Required work
Return all the entries word for word, minus the pictures.

Data to examine
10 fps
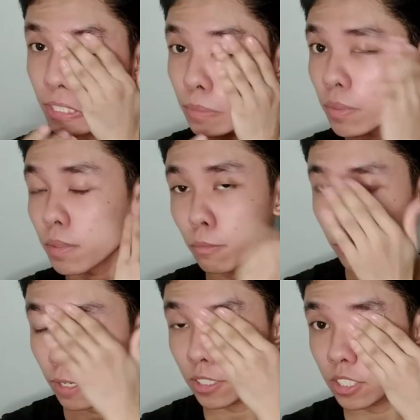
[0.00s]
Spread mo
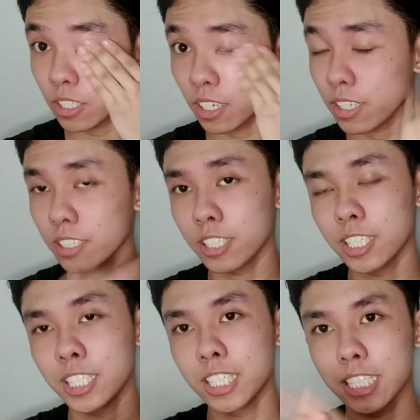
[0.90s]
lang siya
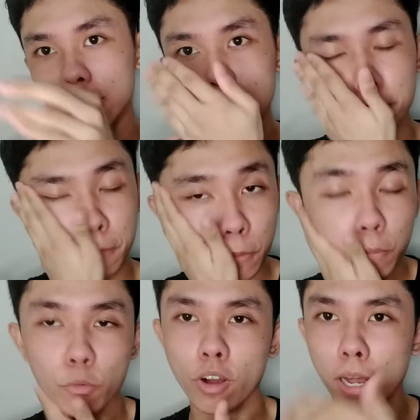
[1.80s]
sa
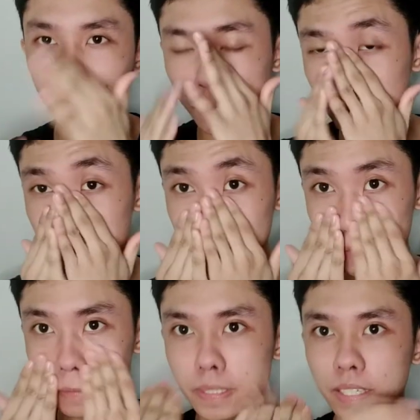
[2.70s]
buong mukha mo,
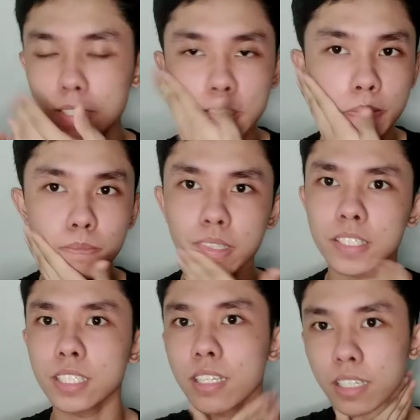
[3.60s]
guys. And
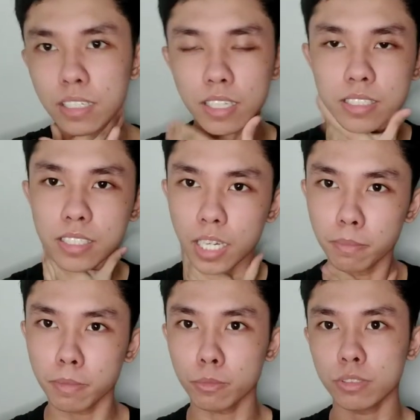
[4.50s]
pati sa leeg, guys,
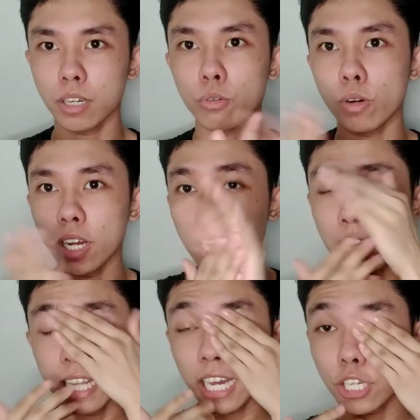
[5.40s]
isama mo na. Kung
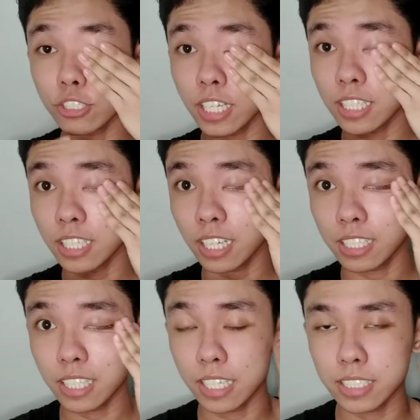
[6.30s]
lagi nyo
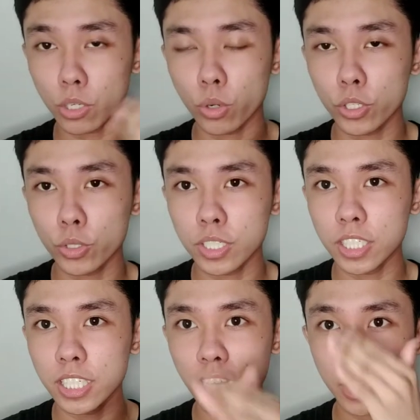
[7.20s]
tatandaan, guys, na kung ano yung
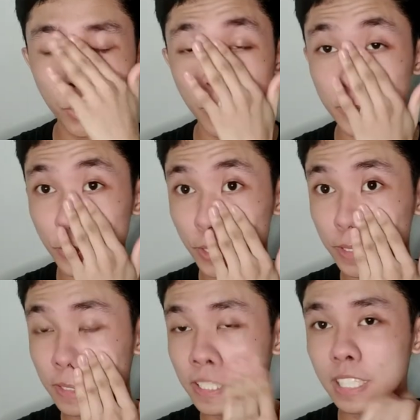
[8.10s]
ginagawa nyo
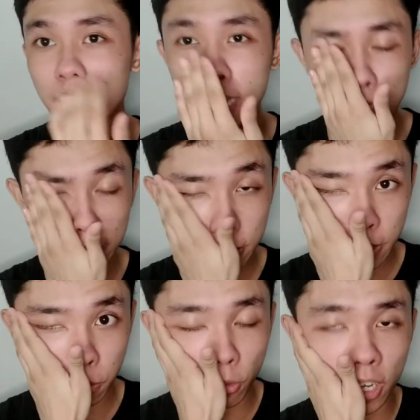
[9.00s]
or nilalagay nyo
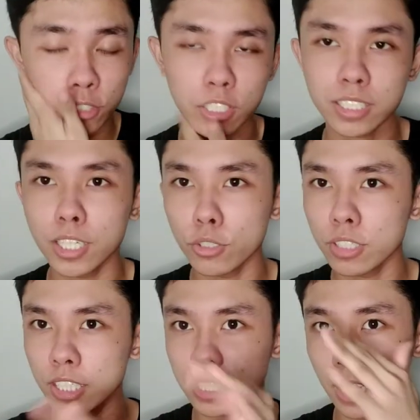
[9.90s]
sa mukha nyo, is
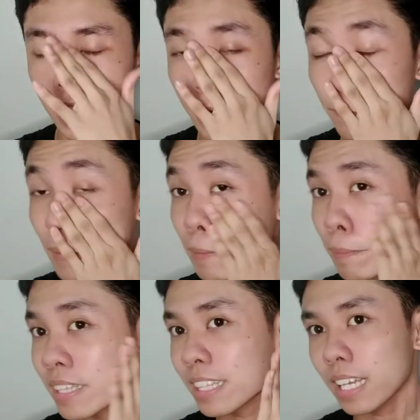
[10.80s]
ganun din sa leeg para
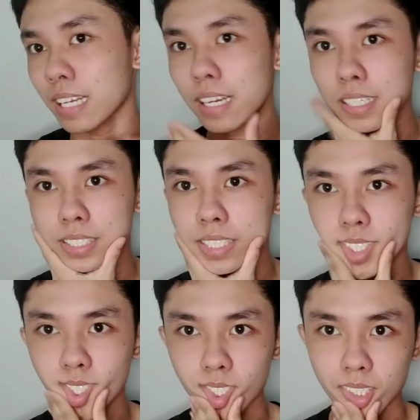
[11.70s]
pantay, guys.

Result
10 fps
[0.00s]
Spread mo
[0.90s]
lang siya
[1.80s]
sa
[2.70s]
buong mukha mo,
[3.60s]
guys. And
[4.50s]
pati sa leeg, guys,
[5.40s]
isama mo na. Kung
[6.30s]
lagi nyo
[7.20s]
tatandaan, guys, na kung ano yung
[8.10s]
ginagawa nyo
[9.00s]
or nilalagay nyo
[9.90s]
sa mukha nyo, is
[10.80s]
ganun din sa leeg para
[11.70s]
pantay, guys.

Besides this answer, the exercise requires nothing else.